Should you cull bucks?

Science doesn’t support idea of ‘inferior’ bucks

The morning is crisp and clear, with an almost imperceptible breeze — in short, a wonderful day to spend in a deer stand.

About an hour after dawn, a doe slides down the trail you’re watching, and a few minutes behind her there’s a buck. You can make out decent-sized main beams when the deer is 100 yards away, and by the shape of its body and horns you figure there’s a good chance it’s a shooter.

But when the buck gets within 50 yards, easing along the same trail the doe used, something doesn’t look right. Getting it in the scope, you realize it’s got four points on his left beam but his right beam is just a long spike.

You have about 30 seconds to ask and answer this question: “Do I kill him or not?”

When it happened to me three years ago, my answer was, “No.”

Here’s why.

The subject of culling bucks thought to be inferior in a local herd is one hunters talk a lot about.

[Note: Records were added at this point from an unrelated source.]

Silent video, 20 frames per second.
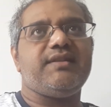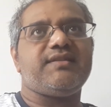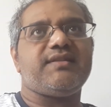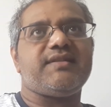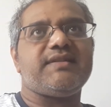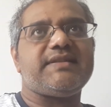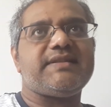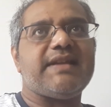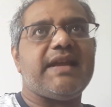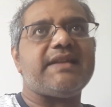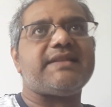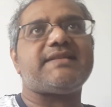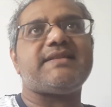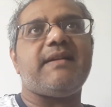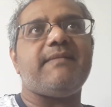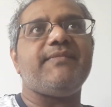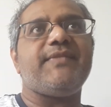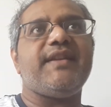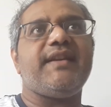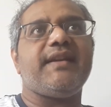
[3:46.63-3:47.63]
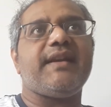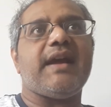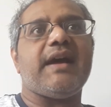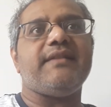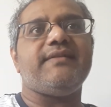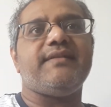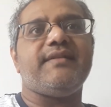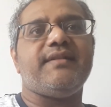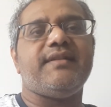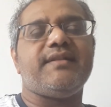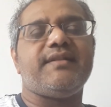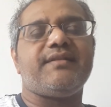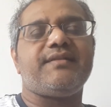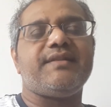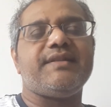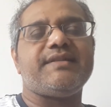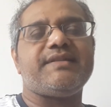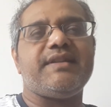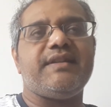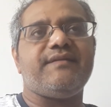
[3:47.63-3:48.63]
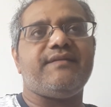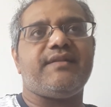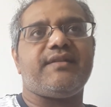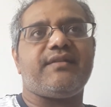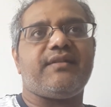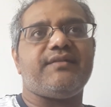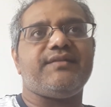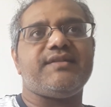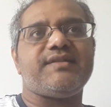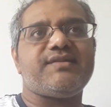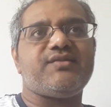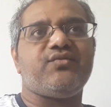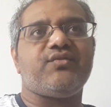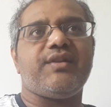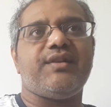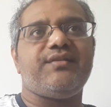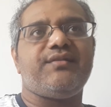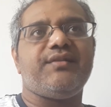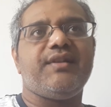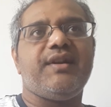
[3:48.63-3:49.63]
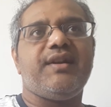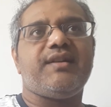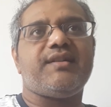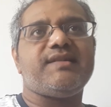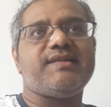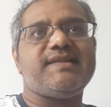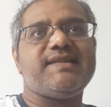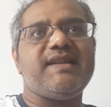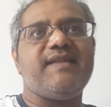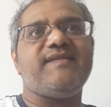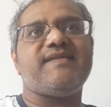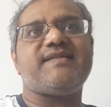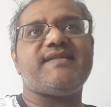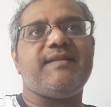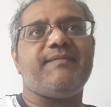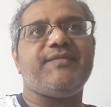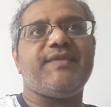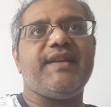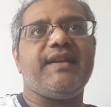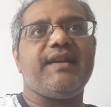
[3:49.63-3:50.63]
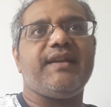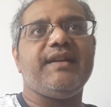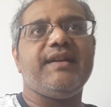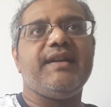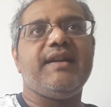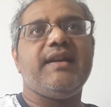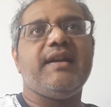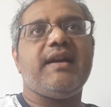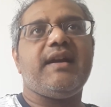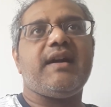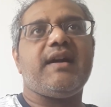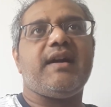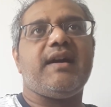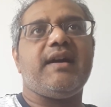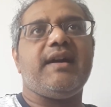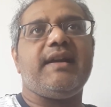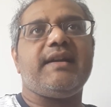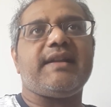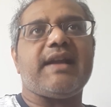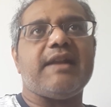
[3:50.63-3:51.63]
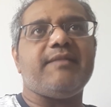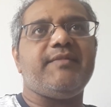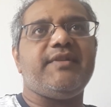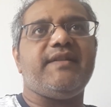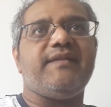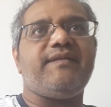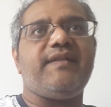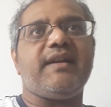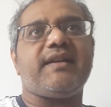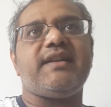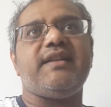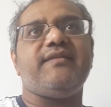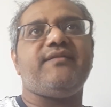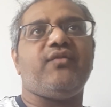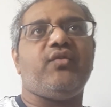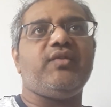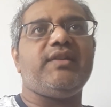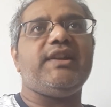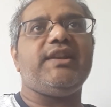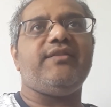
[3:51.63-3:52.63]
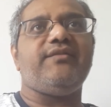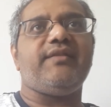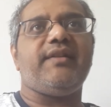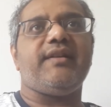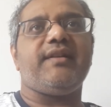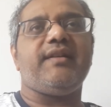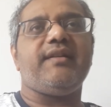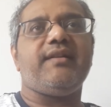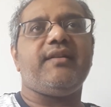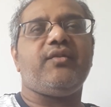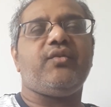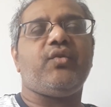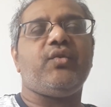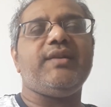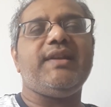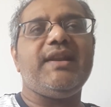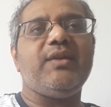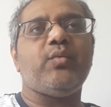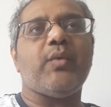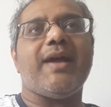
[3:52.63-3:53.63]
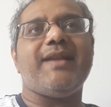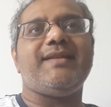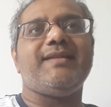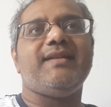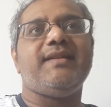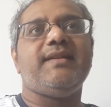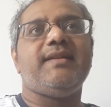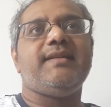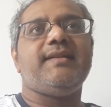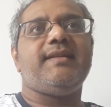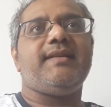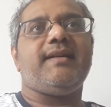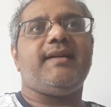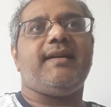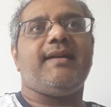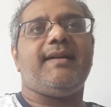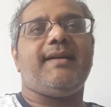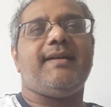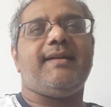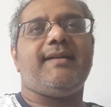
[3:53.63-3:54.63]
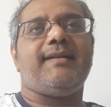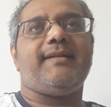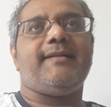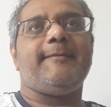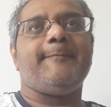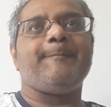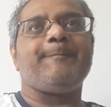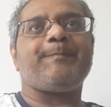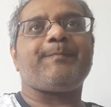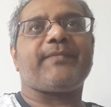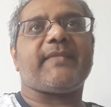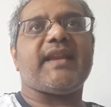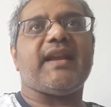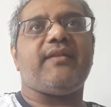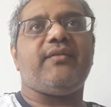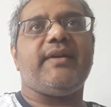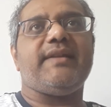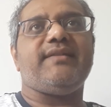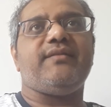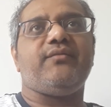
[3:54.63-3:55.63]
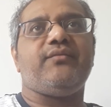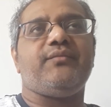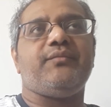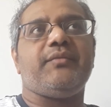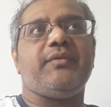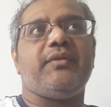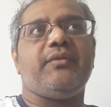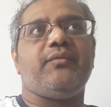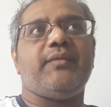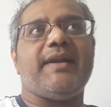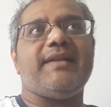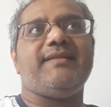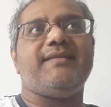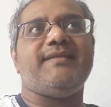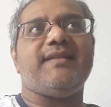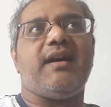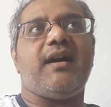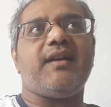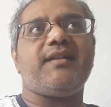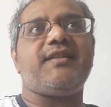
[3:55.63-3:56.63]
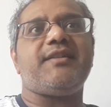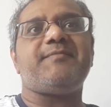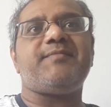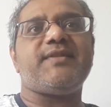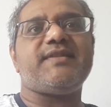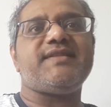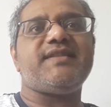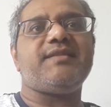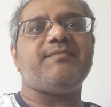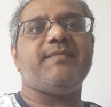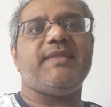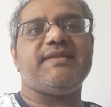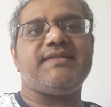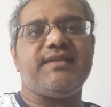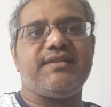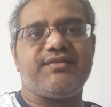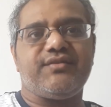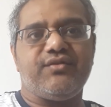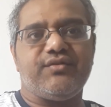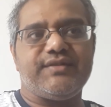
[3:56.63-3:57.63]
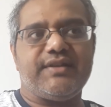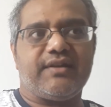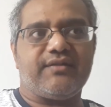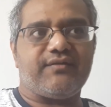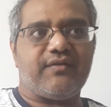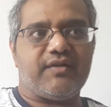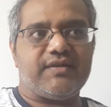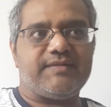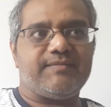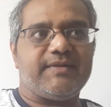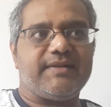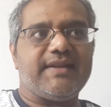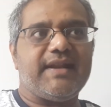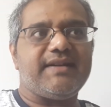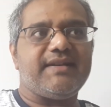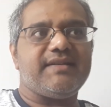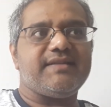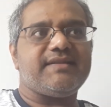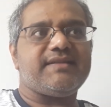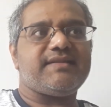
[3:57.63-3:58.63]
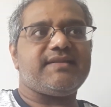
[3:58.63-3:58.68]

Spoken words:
says something and the receiver or the student receives something. It can be effective only when the 100% message goes across. But that is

If you take out an inferior buck, the thought process goes, it won’t be able to father any fawns that will grow up to be inferior bucks.

But, according to most wildlife biologists, such culling is not worth the effort.

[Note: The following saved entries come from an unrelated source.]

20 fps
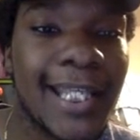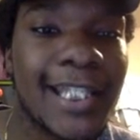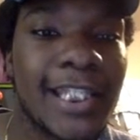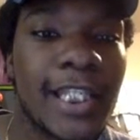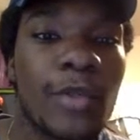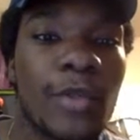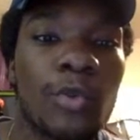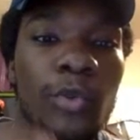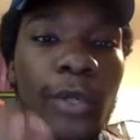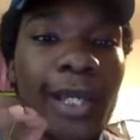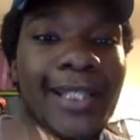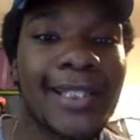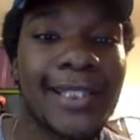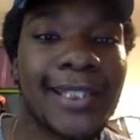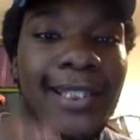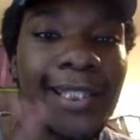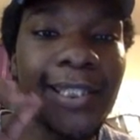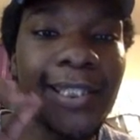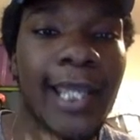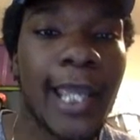is a
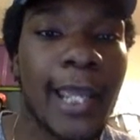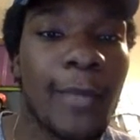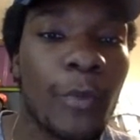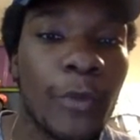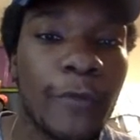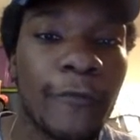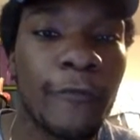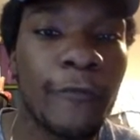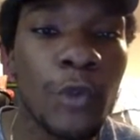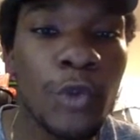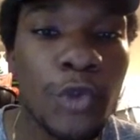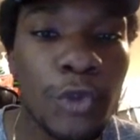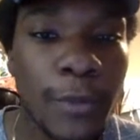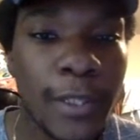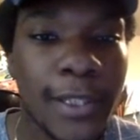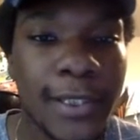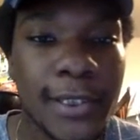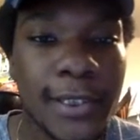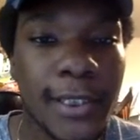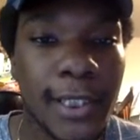racing game with
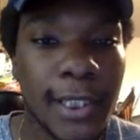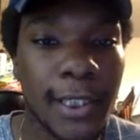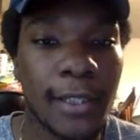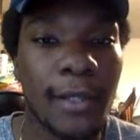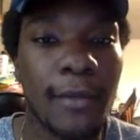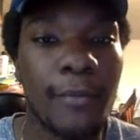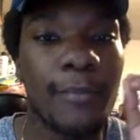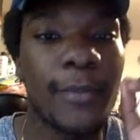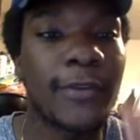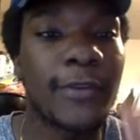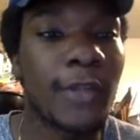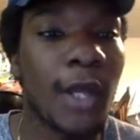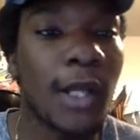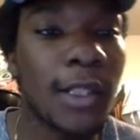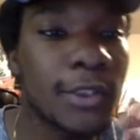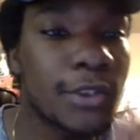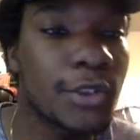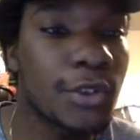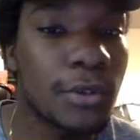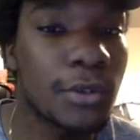futuristic
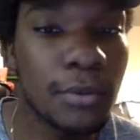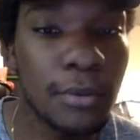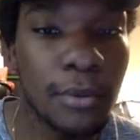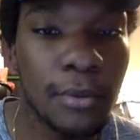mythological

“Age is the most-critical thing we have, as far as improving the quality of bucks killed,”  N.C. Wildlife Resources Commission deer biologist Evan Stanford said. “Too many hunters focus on genetics; that’s the factor they really have the least control over.”

The first problem with culling bucks is that a buck contributes only half of a fawn’s genetic makeup — the doe puts in the other half.

Biologists have identified four antler characteristics passed down from parents: the number of points, a rack’s mass, the spread between the antlers and the conformation of the antlers.

So a big, beautiful 10-pointer might be the product of a super doe and an average buck — instead of the other way around.

“There was a study on the King Ranch (in Texas) where they killed deer from a helicopter,” Stanford said. “They tried to quantify what antler traits were desirable, and they picked individual bucks to take out — the ones that didn’t meet their antler qualifications. After a couple of years, they compared the ‘new’ herd with a herd in an area that was not thinned of ‘inferior’ bucks, and they couldn’t define any difference.

“It’s been documented that you can have a doe fawn from a line of big bucks, and she’ll pass those genetics on to future bucks the same way the bucks do. Hunters always talk only about the buck’s contribution, but you have the doe segment of the herd — and there’s no way to manage for that high a percentage of the population.”

Also, genetics might not be the reason a buck sports a subpar set of antlers in a particular season.

“When a hunter takes a ‘cull’ buck, a lot of times it’s because the buck has one side of his rack messed up,” Stanford said. “I tell them, ‘You don’t know what caused it.’

“Deer can go through periods of bad health — disease or injury — and it may affect their antlers that year, but the next year the deer will be completely recovered. If a deer has an injury to one of its pedicles (the spots from which the antlers grow), it can affect that side, and we’ve learned that a certain bacterial infection can affect a deer’s antlers for a year or two, and then he’ll be fine and grow a better rack.”

Two studies from Auburn University support Stanford’s views.

In the first, 70 percent of the bucks with “malformed” antlers in a study herd had suffered some sort of wound or leg fracture. The next study indicated that 50 percent of deer with mismatched antlers had an injury to the pedicle.

The study further indicated that subsequent set of antlers grew normally.